• [Task instructions] A faithful copy of each record is required, minus the images.
[Exercise data — start]
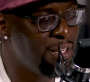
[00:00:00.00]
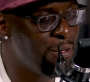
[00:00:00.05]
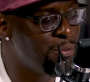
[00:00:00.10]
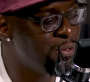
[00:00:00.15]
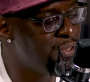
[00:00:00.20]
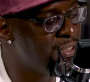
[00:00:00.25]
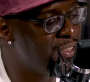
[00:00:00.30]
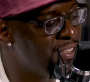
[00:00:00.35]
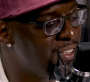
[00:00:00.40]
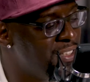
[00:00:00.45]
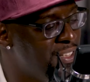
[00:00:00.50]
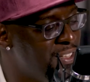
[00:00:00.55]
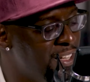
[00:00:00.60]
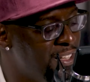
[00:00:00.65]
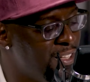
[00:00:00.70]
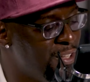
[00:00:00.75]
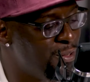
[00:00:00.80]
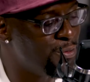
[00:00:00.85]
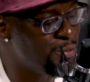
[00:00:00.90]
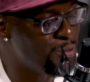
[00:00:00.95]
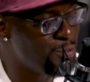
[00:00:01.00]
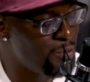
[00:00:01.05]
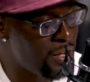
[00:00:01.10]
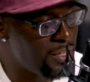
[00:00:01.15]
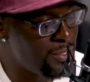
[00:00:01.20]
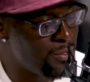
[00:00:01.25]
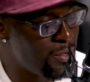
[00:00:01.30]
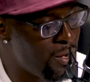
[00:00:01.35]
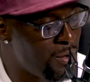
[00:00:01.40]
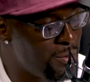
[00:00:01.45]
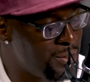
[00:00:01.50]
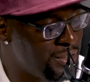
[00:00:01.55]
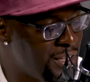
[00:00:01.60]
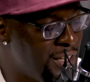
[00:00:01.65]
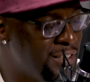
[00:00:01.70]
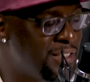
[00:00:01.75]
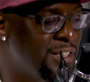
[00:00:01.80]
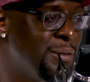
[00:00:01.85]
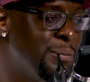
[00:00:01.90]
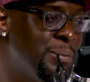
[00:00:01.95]
he was like, you know how you always
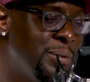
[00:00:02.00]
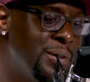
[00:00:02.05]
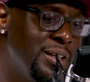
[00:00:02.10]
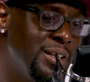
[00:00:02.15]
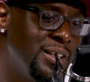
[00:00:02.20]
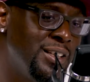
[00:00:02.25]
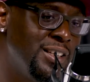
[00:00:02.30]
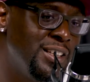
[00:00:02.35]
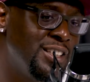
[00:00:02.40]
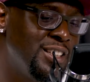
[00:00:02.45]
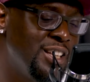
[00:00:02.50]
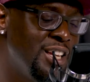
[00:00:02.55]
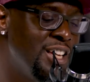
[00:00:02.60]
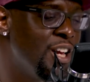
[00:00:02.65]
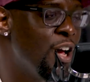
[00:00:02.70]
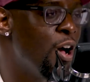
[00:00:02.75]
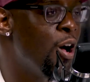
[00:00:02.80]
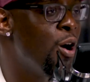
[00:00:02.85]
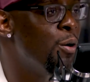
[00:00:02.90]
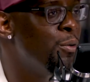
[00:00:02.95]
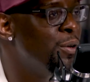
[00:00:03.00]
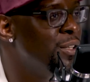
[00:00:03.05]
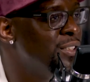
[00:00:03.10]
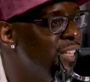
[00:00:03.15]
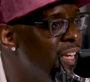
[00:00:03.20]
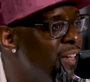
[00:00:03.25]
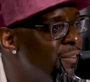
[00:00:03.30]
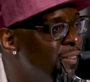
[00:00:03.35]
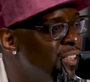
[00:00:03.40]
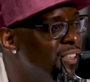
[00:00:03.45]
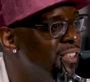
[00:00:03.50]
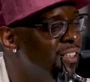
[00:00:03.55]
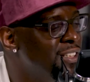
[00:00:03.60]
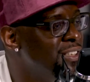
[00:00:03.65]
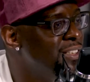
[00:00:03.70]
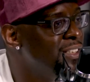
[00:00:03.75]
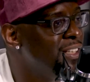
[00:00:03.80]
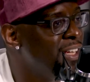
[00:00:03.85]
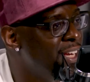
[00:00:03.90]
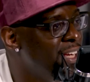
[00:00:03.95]
got that plan is he always have a
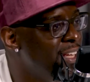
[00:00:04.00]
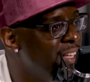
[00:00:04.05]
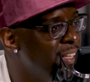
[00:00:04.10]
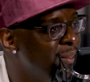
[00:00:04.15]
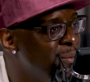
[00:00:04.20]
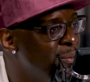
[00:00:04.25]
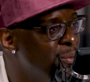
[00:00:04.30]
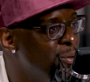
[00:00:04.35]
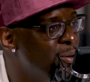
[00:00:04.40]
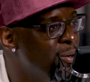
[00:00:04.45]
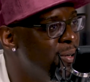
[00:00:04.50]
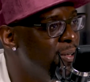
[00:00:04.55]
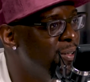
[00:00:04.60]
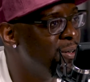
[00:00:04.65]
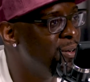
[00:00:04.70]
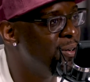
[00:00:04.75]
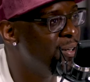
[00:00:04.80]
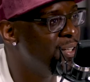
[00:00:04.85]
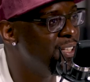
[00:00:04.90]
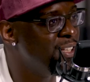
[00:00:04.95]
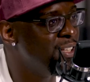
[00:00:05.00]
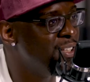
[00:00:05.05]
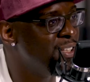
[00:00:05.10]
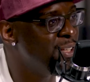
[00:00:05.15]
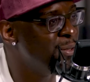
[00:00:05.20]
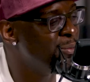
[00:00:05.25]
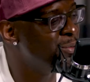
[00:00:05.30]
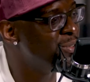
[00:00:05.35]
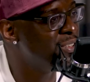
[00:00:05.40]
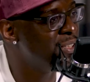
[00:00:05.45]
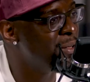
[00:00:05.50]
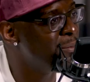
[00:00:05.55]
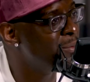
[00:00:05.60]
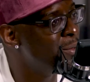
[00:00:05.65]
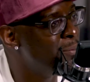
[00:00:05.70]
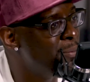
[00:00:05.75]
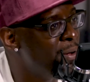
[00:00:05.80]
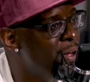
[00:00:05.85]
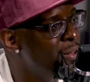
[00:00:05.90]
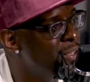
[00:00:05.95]
good game, or he it was something
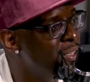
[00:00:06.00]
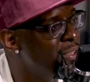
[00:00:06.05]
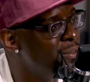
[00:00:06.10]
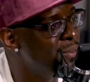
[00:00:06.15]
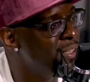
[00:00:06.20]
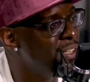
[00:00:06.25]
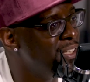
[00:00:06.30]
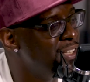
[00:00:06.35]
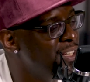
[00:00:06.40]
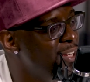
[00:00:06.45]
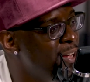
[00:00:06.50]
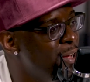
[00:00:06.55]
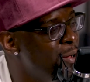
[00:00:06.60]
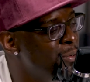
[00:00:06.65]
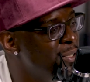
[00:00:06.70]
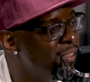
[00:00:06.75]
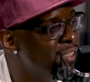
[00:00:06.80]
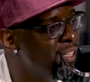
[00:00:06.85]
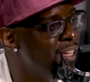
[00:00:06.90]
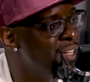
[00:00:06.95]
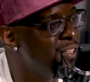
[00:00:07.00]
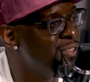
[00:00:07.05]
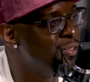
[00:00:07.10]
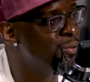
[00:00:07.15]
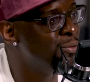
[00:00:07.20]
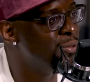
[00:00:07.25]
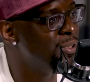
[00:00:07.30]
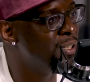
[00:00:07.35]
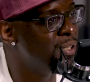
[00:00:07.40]
about him that he always had your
[Exercise data — finish]
• [Solution]
[00:00:00.00]
[00:00:00.05]
[00:00:00.10]
[00:00:00.15]
[00:00:00.20]
[00:00:00.25]
[00:00:00.30]
[00:00:00.35]
[00:00:00.40]
[00:00:00.45]
[00:00:00.50]
[00:00:00.55]
[00:00:00.60]
[00:00:00.65]
[00:00:00.70]
[00:00:00.75]
[00:00:00.80]
[00:00:00.85]
[00:00:00.90]
[00:00:00.95]
[00:00:01.00]
[00:00:01.05]
[00:00:01.10]
[00:00:01.15]
[00:00:01.20]
[00:00:01.25]
[00:00:01.30]
[00:00:01.35]
[00:00:01.40]
[00:00:01.45]
[00:00:01.50]
[00:00:01.55]
[00:00:01.60]
[00:00:01.65]
[00:00:01.70]
[00:00:01.75]
[00:00:01.80]
[00:00:01.85]
[00:00:01.90]
[00:00:01.95]
he was like, you know how you always
[00:00:02.00]
[00:00:02.05]
[00:00:02.10]
[00:00:02.15]
[00:00:02.20]
[00:00:02.25]
[00:00:02.30]
[00:00:02.35]
[00:00:02.40]
[00:00:02.45]
[00:00:02.50]
[00:00:02.55]
[00:00:02.60]
[00:00:02.65]
[00:00:02.70]
[00:00:02.75]
[00:00:02.80]
[00:00:02.85]
[00:00:02.90]
[00:00:02.95]
[00:00:03.00]
[00:00:03.05]
[00:00:03.10]
[00:00:03.15]
[00:00:03.20]
[00:00:03.25]
[00:00:03.30]
[00:00:03.35]
[00:00:03.40]
[00:00:03.45]
[00:00:03.50]
[00:00:03.55]
[00:00:03.60]
[00:00:03.65]
[00:00:03.70]
[00:00:03.75]
[00:00:03.80]
[00:00:03.85]
[00:00:03.90]
[00:00:03.95]
got that plan is he always have a
[00:00:04.00]
[00:00:04.05]
[00:00:04.10]
[00:00:04.15]
[00:00:04.20]
[00:00:04.25]
[00:00:04.30]
[00:00:04.35]
[00:00:04.40]
[00:00:04.45]
[00:00:04.50]
[00:00:04.55]
[00:00:04.60]
[00:00:04.65]
[00:00:04.70]
[00:00:04.75]
[00:00:04.80]
[00:00:04.85]
[00:00:04.90]
[00:00:04.95]
[00:00:05.00]
[00:00:05.05]
[00:00:05.10]
[00:00:05.15]
[00:00:05.20]
[00:00:05.25]
[00:00:05.30]
[00:00:05.35]
[00:00:05.40]
[00:00:05.45]
[00:00:05.50]
[00:00:05.55]
[00:00:05.60]
[00:00:05.65]
[00:00:05.70]
[00:00:05.75]
[00:00:05.80]
[00:00:05.85]
[00:00:05.90]
[00:00:05.95]
good game, or he it was something
[00:00:06.00]
[00:00:06.05]
[00:00:06.10]
[00:00:06.15]
[00:00:06.20]
[00:00:06.25]
[00:00:06.30]
[00:00:06.35]
[00:00:06.40]
[00:00:06.45]
[00:00:06.50]
[00:00:06.55]
[00:00:06.60]
[00:00:06.65]
[00:00:06.70]
[00:00:06.75]
[00:00:06.80]
[00:00:06.85]
[00:00:06.90]
[00:00:06.95]
[00:00:07.00]
[00:00:07.05]
[00:00:07.10]
[00:00:07.15]
[00:00:07.20]
[00:00:07.25]
[00:00:07.30]
[00:00:07.35]
[00:00:07.40]
about him that he always had your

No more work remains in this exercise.